◆ **Problem to work on**
All entries shown below should be duplicated character for character.

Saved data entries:
[Start of section]
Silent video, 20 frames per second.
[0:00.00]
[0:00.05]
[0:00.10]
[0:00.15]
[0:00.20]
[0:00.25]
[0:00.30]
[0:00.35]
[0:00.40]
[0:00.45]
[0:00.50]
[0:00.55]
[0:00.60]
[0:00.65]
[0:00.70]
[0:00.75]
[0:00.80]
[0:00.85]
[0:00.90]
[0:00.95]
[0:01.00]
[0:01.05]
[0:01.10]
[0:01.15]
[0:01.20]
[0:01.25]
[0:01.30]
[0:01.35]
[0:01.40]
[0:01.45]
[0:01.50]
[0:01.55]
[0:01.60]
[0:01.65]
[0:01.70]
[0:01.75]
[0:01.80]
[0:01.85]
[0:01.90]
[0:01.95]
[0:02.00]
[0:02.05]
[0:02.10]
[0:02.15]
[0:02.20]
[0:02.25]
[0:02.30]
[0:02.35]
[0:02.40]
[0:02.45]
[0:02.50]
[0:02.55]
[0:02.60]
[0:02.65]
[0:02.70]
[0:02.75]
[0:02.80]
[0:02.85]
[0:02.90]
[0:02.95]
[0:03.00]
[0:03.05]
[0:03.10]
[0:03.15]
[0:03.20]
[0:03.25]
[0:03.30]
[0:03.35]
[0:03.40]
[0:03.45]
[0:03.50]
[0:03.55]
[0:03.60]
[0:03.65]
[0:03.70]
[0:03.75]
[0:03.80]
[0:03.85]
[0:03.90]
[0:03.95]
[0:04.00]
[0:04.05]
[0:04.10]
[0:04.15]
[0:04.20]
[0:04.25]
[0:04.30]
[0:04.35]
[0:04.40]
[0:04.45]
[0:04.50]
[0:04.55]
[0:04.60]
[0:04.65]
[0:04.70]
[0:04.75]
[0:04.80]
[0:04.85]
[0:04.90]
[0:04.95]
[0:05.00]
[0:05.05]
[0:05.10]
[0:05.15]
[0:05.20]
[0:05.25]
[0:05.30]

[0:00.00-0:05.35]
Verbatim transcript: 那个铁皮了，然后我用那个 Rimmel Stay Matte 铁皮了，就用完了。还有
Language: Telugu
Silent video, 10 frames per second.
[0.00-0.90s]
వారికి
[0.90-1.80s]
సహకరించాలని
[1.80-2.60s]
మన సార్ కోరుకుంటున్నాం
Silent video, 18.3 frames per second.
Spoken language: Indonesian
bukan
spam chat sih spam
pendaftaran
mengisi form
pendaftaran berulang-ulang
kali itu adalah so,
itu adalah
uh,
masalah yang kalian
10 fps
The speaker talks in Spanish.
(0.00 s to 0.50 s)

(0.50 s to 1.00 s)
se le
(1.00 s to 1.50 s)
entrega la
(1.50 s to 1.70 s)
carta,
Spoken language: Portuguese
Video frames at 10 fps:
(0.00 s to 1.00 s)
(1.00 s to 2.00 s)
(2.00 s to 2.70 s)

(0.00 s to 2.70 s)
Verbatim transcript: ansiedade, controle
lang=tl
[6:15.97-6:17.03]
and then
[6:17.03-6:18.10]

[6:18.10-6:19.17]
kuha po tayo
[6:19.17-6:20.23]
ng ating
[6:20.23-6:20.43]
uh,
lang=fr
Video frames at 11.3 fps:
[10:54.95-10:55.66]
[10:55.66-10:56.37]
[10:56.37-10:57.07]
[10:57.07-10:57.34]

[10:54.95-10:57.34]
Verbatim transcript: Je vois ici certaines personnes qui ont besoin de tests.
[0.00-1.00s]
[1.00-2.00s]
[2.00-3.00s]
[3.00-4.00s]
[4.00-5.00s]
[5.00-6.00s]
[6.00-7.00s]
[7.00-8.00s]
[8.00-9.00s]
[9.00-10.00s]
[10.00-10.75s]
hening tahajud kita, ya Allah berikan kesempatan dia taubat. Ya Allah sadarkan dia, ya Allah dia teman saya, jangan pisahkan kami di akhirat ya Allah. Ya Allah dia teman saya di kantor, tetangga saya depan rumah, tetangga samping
[End of section]
◆ **Output for this exercise**
Silent video, 20 frames per second.
[0:00.00]
[0:00.05]
[0:00.10]
[0:00.15]
[0:00.20]
[0:00.25]
[0:00.30]
[0:00.35]
[0:00.40]
[0:00.45]
[0:00.50]
[0:00.55]
[0:00.60]
[0:00.65]
[0:00.70]
[0:00.75]
[0:00.80]
[0:00.85]
[0:00.90]
[0:00.95]
[0:01.00]
[0:01.05]
[0:01.10]
[0:01.15]
[0:01.20]
[0:01.25]
[0:01.30]
[0:01.35]
[0:01.40]
[0:01.45]
[0:01.50]
[0:01.55]
[0:01.60]
[0:01.65]
[0:01.70]
[0:01.75]
[0:01.80]
[0:01.85]
[0:01.90]
[0:01.95]
[0:02.00]
[0:02.05]
[0:02.10]
[0:02.15]
[0:02.20]
[0:02.25]
[0:02.30]
[0:02.35]
[0:02.40]
[0:02.45]
[0:02.50]
[0:02.55]
[0:02.60]
[0:02.65]
[0:02.70]
[0:02.75]
[0:02.80]
[0:02.85]
[0:02.90]
[0:02.95]
[0:03.00]
[0:03.05]
[0:03.10]
[0:03.15]
[0:03.20]
[0:03.25]
[0:03.30]
[0:03.35]
[0:03.40]
[0:03.45]
[0:03.50]
[0:03.55]
[0:03.60]
[0:03.65]
[0:03.70]
[0:03.75]
[0:03.80]
[0:03.85]
[0:03.90]
[0:03.95]
[0:04.00]
[0:04.05]
[0:04.10]
[0:04.15]
[0:04.20]
[0:04.25]
[0:04.30]
[0:04.35]
[0:04.40]
[0:04.45]
[0:04.50]
[0:04.55]
[0:04.60]
[0:04.65]
[0:04.70]
[0:04.75]
[0:04.80]
[0:04.85]
[0:04.90]
[0:04.95]
[0:05.00]
[0:05.05]
[0:05.10]
[0:05.15]
[0:05.20]
[0:05.25]
[0:05.30]

[0:00.00-0:05.35]
Verbatim transcript: 那个铁皮了，然后我用那个 Rimmel Stay Matte 铁皮了，就用完了。还有
Language: Telugu
Silent video, 10 frames per second.
[0.00-0.90s]
వారికి
[0.90-1.80s]
సహకరించాలని
[1.80-2.60s]
మన సార్ కోరుకుంటున్నాం
Silent video, 18.3 frames per second.
Spoken language: Indonesian
bukan
spam chat sih spam
pendaftaran
mengisi form
pendaftaran berulang-ulang
kali itu adalah so,
itu adalah
uh,
masalah yang kalian
10 fps
The speaker talks in Spanish.
(0.00 s to 0.50 s)

(0.50 s to 1.00 s)
se le
(1.00 s to 1.50 s)
entrega la
(1.50 s to 1.70 s)
carta,
Spoken language: Portuguese
Video frames at 10 fps:
(0.00 s to 1.00 s)
(1.00 s to 2.00 s)
(2.00 s to 2.70 s)

(0.00 s to 2.70 s)
Verbatim transcript: ansiedade, controle
lang=tl
[6:15.97-6:17.03]
and then
[6:17.03-6:18.10]

[6:18.10-6:19.17]
kuha po tayo
[6:19.17-6:20.23]
ng ating
[6:20.23-6:20.43]
uh,
lang=fr
Video frames at 11.3 fps:
[10:54.95-10:55.66]
[10:55.66-10:56.37]
[10:56.37-10:57.07]
[10:57.07-10:57.34]

[10:54.95-10:57.34]
Verbatim transcript: Je vois ici certaines personnes qui ont besoin de tests.
[0.00-1.00s]
[1.00-2.00s]
[2.00-3.00s]
[3.00-4.00s]
[4.00-5.00s]
[5.00-6.00s]
[6.00-7.00s]
[7.00-8.00s]
[8.00-9.00s]
[9.00-10.00s]
[10.00-10.75s]
hening tahajud kita, ya Allah berikan kesempatan dia taubat. Ya Allah sadarkan dia, ya Allah dia teman saya, jangan pisahkan kami di akhirat ya Allah. Ya Allah dia teman saya di kantor, tetangga saya depan rumah, tetangga samping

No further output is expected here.